▶ [Exercise requirements]: When you reach a picture, leave it out; output everything else in the records exactly.

▶ [Given entries]:
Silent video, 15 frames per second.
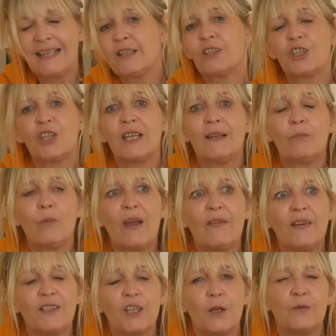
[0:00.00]
energy in where
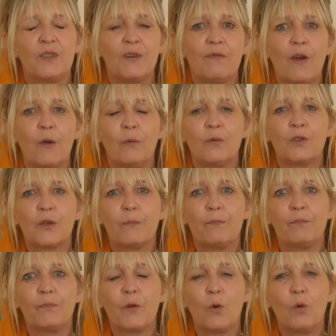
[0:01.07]
they don't devote
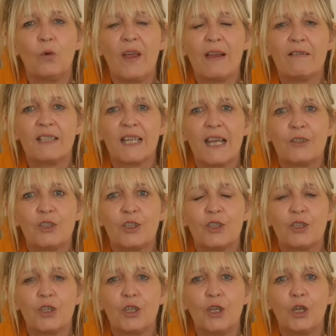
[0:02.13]
all their
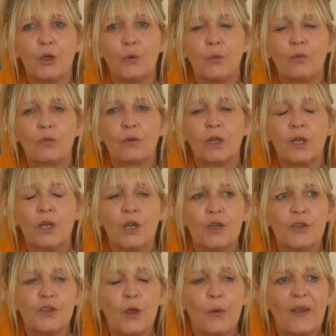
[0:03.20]
attention to you.
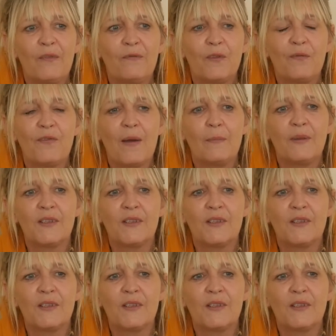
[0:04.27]
So if the family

▶ [Answer box]:
Silent video, 15 frames per second.
[0:00.00]
energy in where
[0:01.07]
they don't devote
[0:02.13]
all their
[0:03.20]
attention to you.
[0:04.27]
So if the family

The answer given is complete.